Three alternatives to the Wrapties

Whether you have luggage for your bike or not, there can always be times you need to strap something bulky or awkward to it. And of course, these aren’t limited to your motorcycle – they can work with rucksacks, push-bikes, boats, quads, cars etc. Here are three other options though…

  • Rokstraps have a tough plastic quick-release buckle that allows you to leave them at the length you set when taking kit off. They’re tough, versatile and good value for money. Read our review of Rokstraps here.
  • The Andy Strapz are elasticated and use Velcro to secure, but for my purposes at least, they proved less versatile than the Wrapties, and it’s can also be harder to find the right length. Read our review of Andy Strapz here.
  • Traditional bungee cords are okay, but you need to find the right length, the hooks can easily damage the bike, and lose control of one and it can have your eye out. According to a study in 2001 by the American Academy of Opthalmology, Wills Eye Hospital in Philadelphia alone treated 67 patients over a five-year period who had suffered moderate to severe eye injuries.

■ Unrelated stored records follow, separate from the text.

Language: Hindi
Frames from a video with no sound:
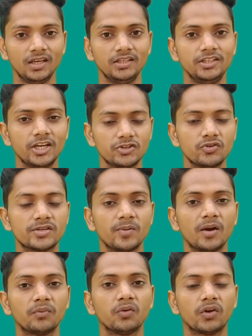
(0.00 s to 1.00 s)
ये जो
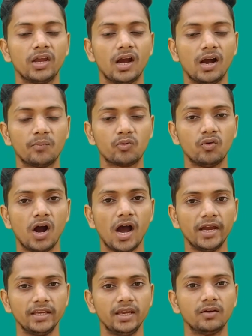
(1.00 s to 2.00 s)
स्मार्टफोन है आपको
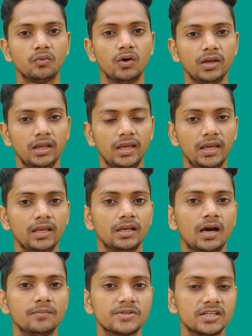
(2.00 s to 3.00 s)
आई एन वन ए
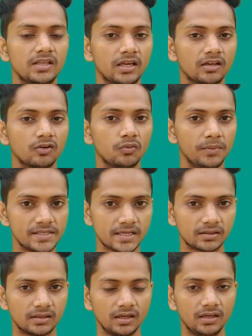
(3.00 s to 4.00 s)
नाम से देखने को मिल
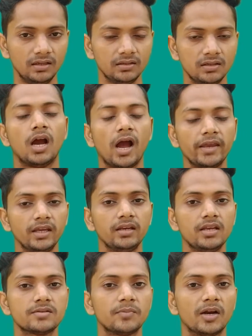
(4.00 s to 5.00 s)
सकता है आई
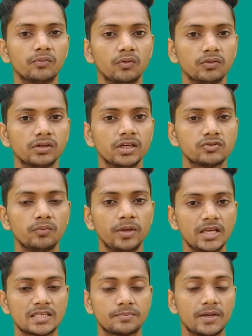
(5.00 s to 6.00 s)
एन स्मार्टफोन के जो
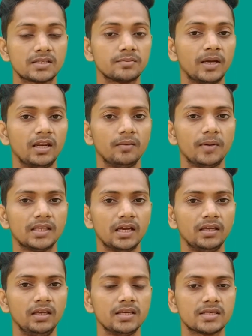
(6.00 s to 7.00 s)
भी स्पेक्स मैंने
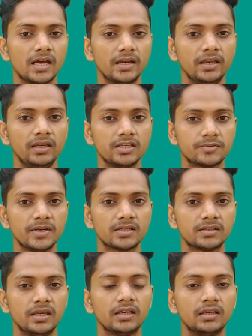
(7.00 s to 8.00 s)
बताए ये सारे
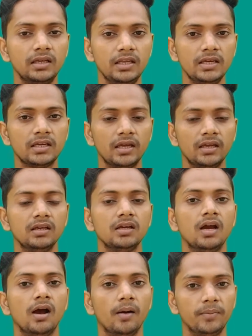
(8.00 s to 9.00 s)
स्पेक्स एक लीक है
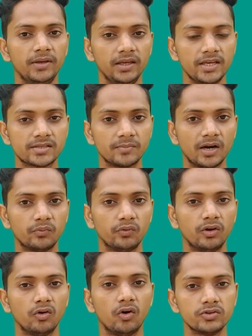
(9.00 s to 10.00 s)
अभी ये
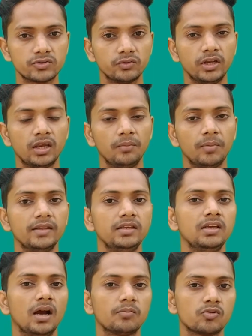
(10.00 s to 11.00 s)
स्मार्टफोन लॉन्च होने के बाद
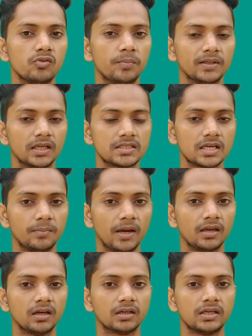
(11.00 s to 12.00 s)
ही आपको पता चल
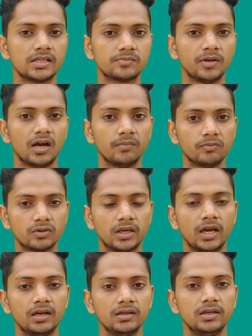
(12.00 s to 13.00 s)
पाएगा कि इसमें आपको
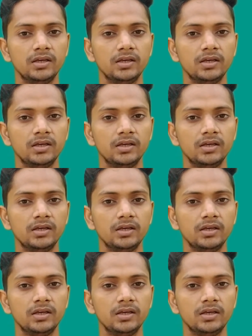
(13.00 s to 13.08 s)
क्या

Be particularly careful of the metal hooks straightening themselves out, then whipping into you.

These are just three of many alternatives – you can find all the motorcycle luggage we’ve tested here and be sure to regularly check for the discounts available through Bikesocial membership.



Wrapties review: Verdict

In my experience, the Wrapties offer the best hook-and-loop solution as having panels of the Velcro all along the length makes it easier to set the size you need..

The opening ‘fast grab band’ at one end of the ‘Classic’ version I reviewed is an excellent design idea, and does open up more possibility for using these. Plus the fact that they’re reasonably slim means they can tuck through more openings than even my Rokstraps.

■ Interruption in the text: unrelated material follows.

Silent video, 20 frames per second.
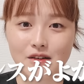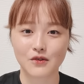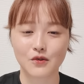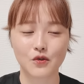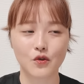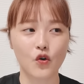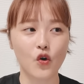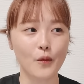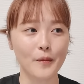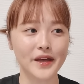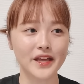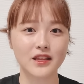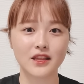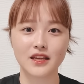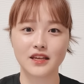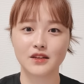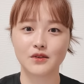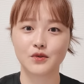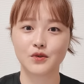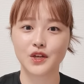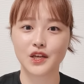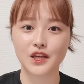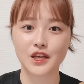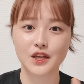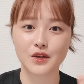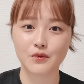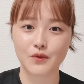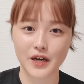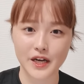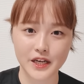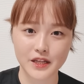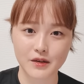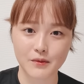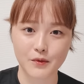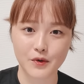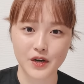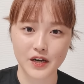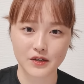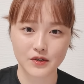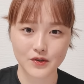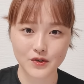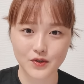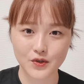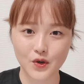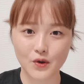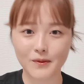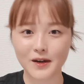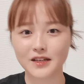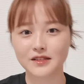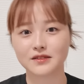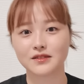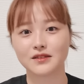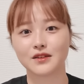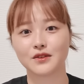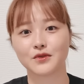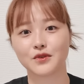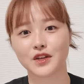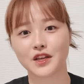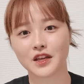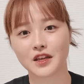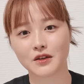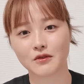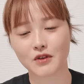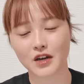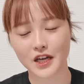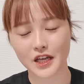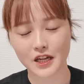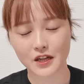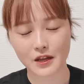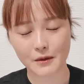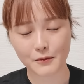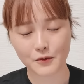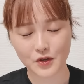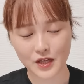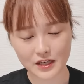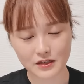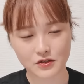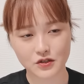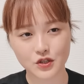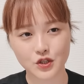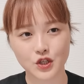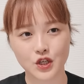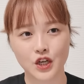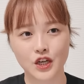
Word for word: こう、コメディに振り切るわけでもなく、ロマンスに振り切るわけでもなく、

You need to be aware that the hooks of the Velcro – while only plastic – can put fine surface scratches into paintwork, so like any luggage strap really, it’s best to put some protection under them if you’re concerned. A bit of rag is all you need, but a pack of four dedicated gripper pads are available for £12.

The Wrapties now live in the top-box that I swap between by GS and VFR. If I’m taking the ZX-6R out, I sling them under the seat or pop them in the tank bag. They haven’t replaced my Rokstraps, but having both gives me the versatility to know I can strap pretty much anything to anything, in any way I want, so on most rides, they’re both with me.